Dirão os bairristas, que mestre Armando era transmontano, que se pode tirar “o homem de Trás-os-Montes, mas se não pode tirar Trás-os-Montes do homem”, seguramente porque as raizes nunca as negou. Aliás, recordo a última prosa que tívemos e muito me sensibilizou de um convite para com ele participar num projeto em Bragança, para o qual a edilidade daí não conseguiu obter os meios necessários. Melhor que ninguém Armando Fernandes sabia defender a investigação histórica e em particular a gastronómica de certas tentações, infelizmente muito portuguesas, de quererem que os investigadores trabalhem de graça. É certo que em muitas coisas não concordávamos, sobretudo no valor literário de Saramago (o José, não o Alfredo), ou de Bertrand Russel, mas bibliotecário de formação e de profissão foi um homem que se fez historiador da gastronomia e gastrónomo, palmilhando uma área pouco simpática para quem erra. Recordo, ter-lhe jurado que não haveria “francesinhas” nas receitas tradicionais dos restaurantes convidados para o livro dos 40 anos do Festival Nacional de Gastronomia porque efetivamente não são (serão já?) cozinha tradicional portuguesa, de que julgo assinou o último prefácio. Confidenciou-me, para sua desfeita, que alguém tinha colocado um camarão na capa de outro livro em que só fora responsável pelo prefácio, marisco desfasado do tema. “Quem não tem competência não estabelece”, disse-me ser o seu lema quando falávamos sobre Sidónio Muralha, a quem encontrou um pouco desalentado com rumo demasiado liberal do pós-revolução (1980) e algum alheamento familiar. Para Fernandes o uísque que tramou o poeta não era já hábito gastronómico, nem tentação romântica, era remédio fatal das agruras da existência.

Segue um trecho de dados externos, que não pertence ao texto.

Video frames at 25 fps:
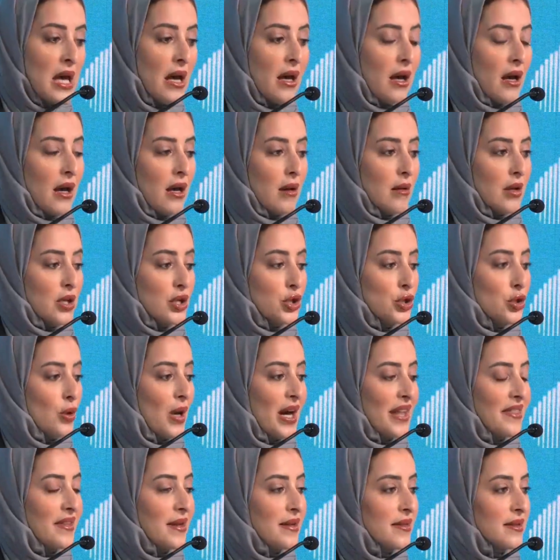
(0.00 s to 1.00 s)

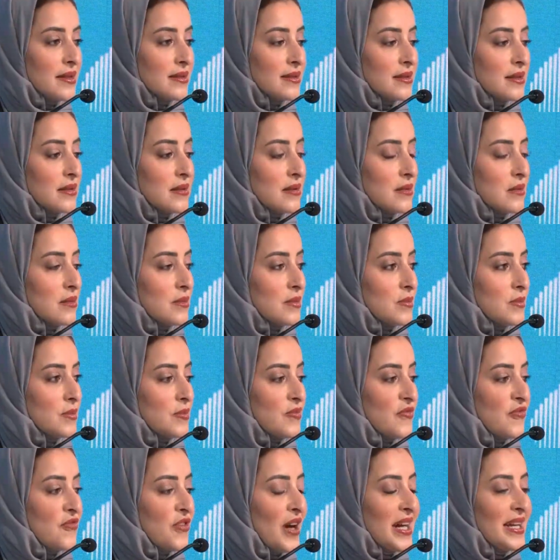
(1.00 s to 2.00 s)
I think that
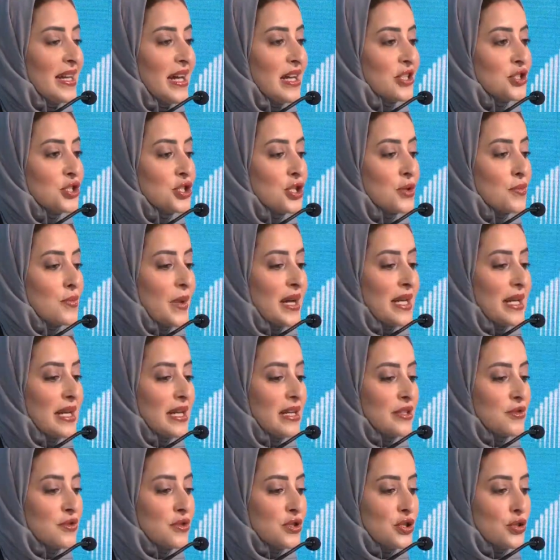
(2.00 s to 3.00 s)
financial
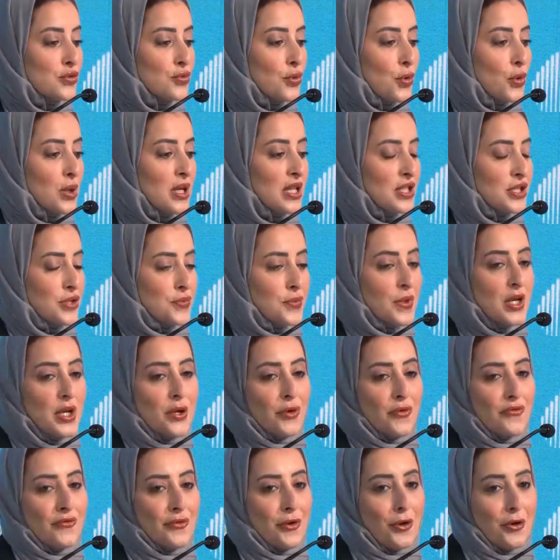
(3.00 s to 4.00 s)
regulators' role has really
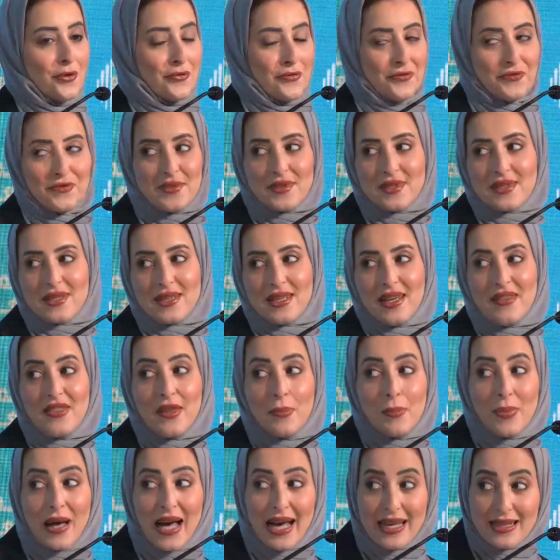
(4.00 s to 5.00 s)
evolved. In the
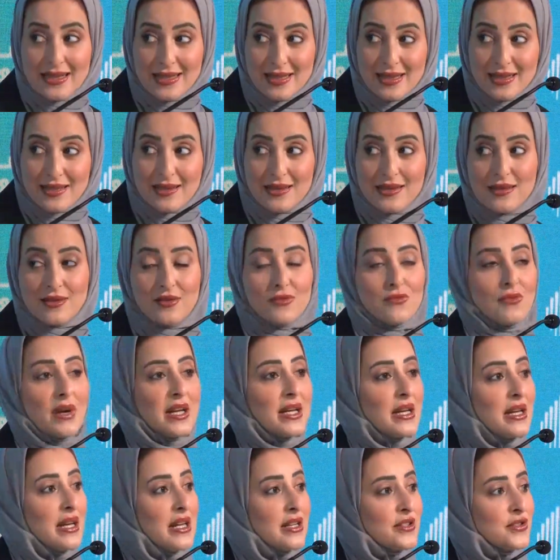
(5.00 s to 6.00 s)
past,
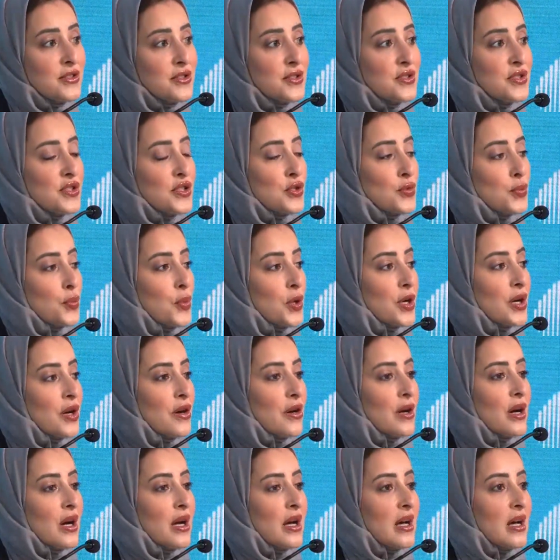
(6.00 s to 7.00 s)
regulators
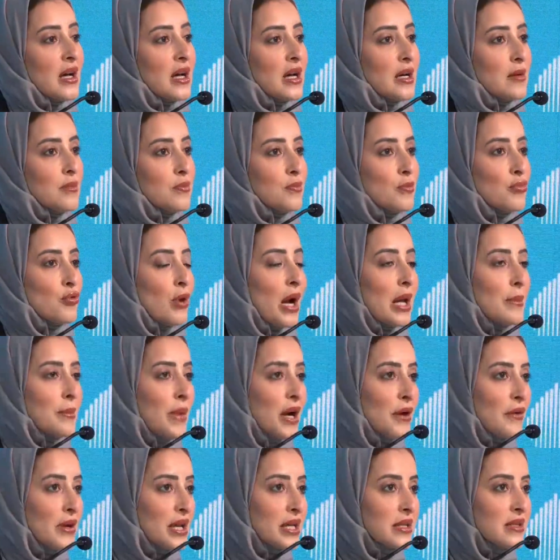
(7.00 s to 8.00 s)
were
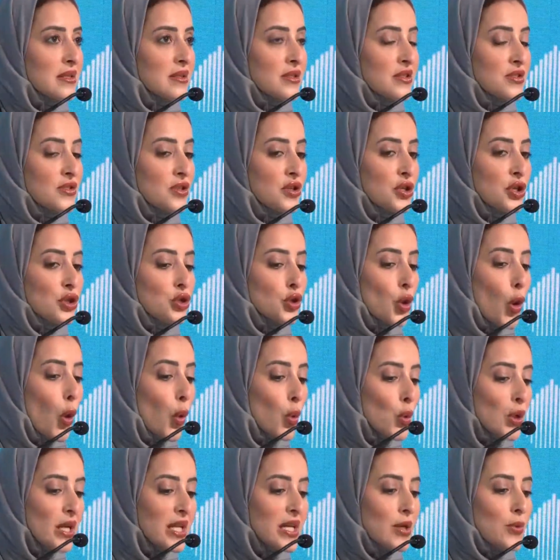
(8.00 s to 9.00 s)
primarily concerned
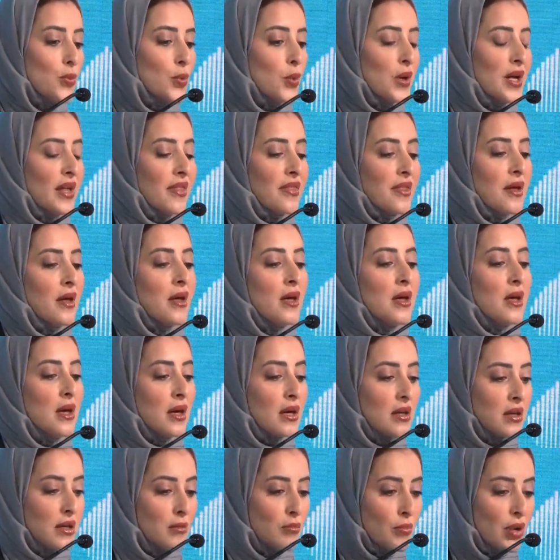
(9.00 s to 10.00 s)
only with
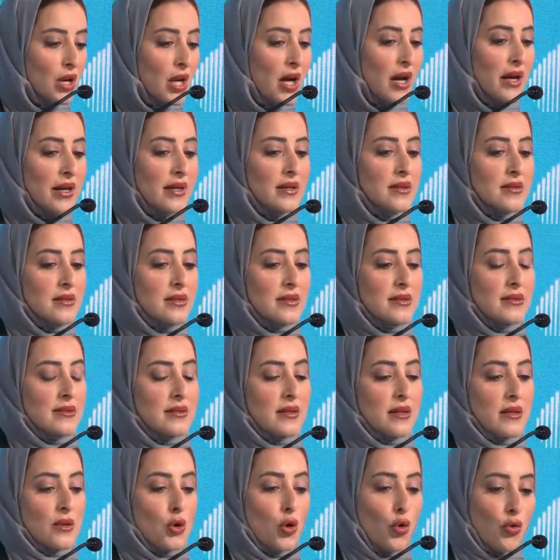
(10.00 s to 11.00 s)
compliance,
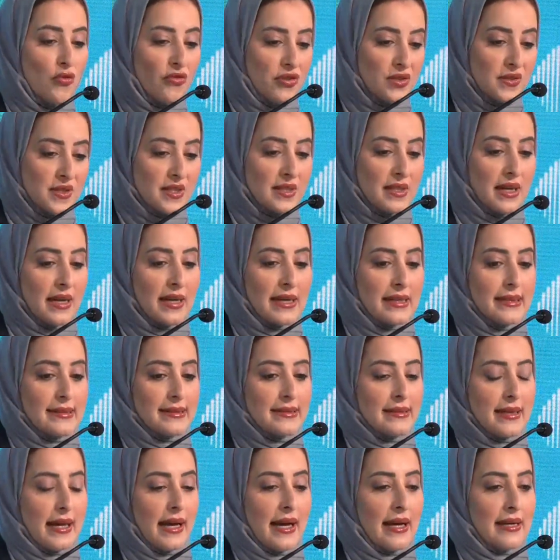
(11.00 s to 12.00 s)

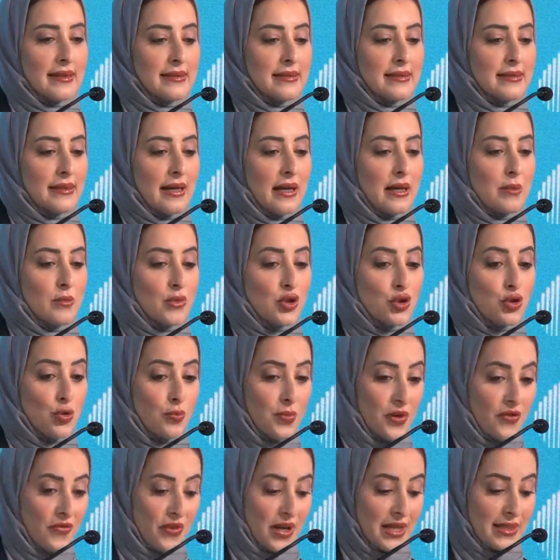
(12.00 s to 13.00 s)
oversight, and
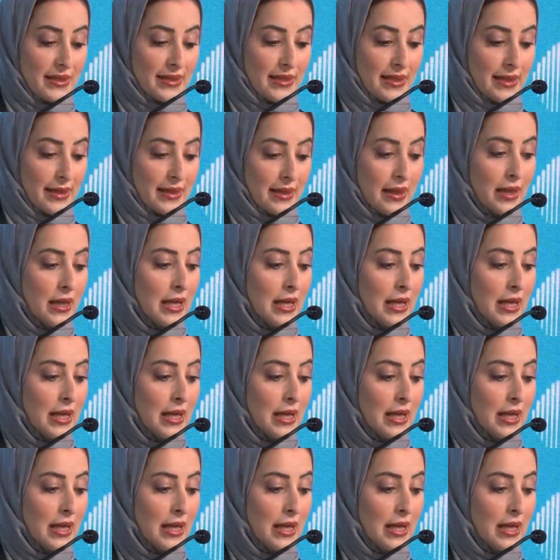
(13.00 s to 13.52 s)
supervising.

Dirão os bairristas que Mação fica na Beira (assim o foi em 1936), mas se ainda há bem pouco tempo, por maioria de razão, quiseram ingressar no Médio Tejo, alguns motivos terão. Território de charneira, entre várias influências, as verdadeiras “Terras de Portugal”, nas palavras de meu sogro José Bragança, a relação gastronómica e histórica desse território com o Ribatejo, é bem visível em À Mesa em Mação que bem vale a leitura, para além do prémio. Certamente seria modelo da carta gastronómica para Santarém que o mesmo autor preparava.

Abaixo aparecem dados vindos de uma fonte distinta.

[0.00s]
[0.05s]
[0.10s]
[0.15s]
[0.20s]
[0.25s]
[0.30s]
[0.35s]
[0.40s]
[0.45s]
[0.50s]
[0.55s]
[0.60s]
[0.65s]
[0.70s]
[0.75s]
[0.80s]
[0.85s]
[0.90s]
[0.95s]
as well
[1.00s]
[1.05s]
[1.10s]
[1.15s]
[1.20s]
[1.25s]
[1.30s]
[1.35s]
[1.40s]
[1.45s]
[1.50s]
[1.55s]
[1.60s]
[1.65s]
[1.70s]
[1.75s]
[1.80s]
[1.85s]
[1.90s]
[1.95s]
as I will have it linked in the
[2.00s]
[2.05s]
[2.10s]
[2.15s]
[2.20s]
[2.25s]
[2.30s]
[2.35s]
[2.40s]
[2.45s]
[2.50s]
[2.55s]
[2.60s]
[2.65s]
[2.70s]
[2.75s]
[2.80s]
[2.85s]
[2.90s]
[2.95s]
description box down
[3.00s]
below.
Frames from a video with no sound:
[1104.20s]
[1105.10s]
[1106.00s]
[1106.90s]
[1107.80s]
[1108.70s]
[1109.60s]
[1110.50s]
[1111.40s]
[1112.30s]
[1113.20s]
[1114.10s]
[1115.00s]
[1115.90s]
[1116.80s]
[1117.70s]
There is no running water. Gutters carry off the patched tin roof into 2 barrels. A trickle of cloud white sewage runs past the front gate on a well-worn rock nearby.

Num texto que já vai longo, diga-se em jeito de conclusão, que Armando Fernandes foi o terceiro português a receber tal galardão depois do prémio Carreira de Maria de Lurdes Modesto (2005), pelo conjunto da obra e de Fátima Moura, pelo livro Cataplana-Experience (2009). Na edição de 2022 Vírgílio Gomes venceu com a obra À Portuguesa Receitas em livros estrangeiros até 1900. Todos à sua maneira passaram já pelo Festival Nacional de Gastronomia, no qual, porém, a presença e consultoria de Armando Fernandes foi a mais regular e perane.
Fica o desafio que a pandemia não permitiu concretizar de um Festival de Literatura Gastronómica, paralelo ao certame, bem como, tanto quanto sei, não sucedeu em vida da apresentação de A Mesa em Mação, numa mesa de Santarém.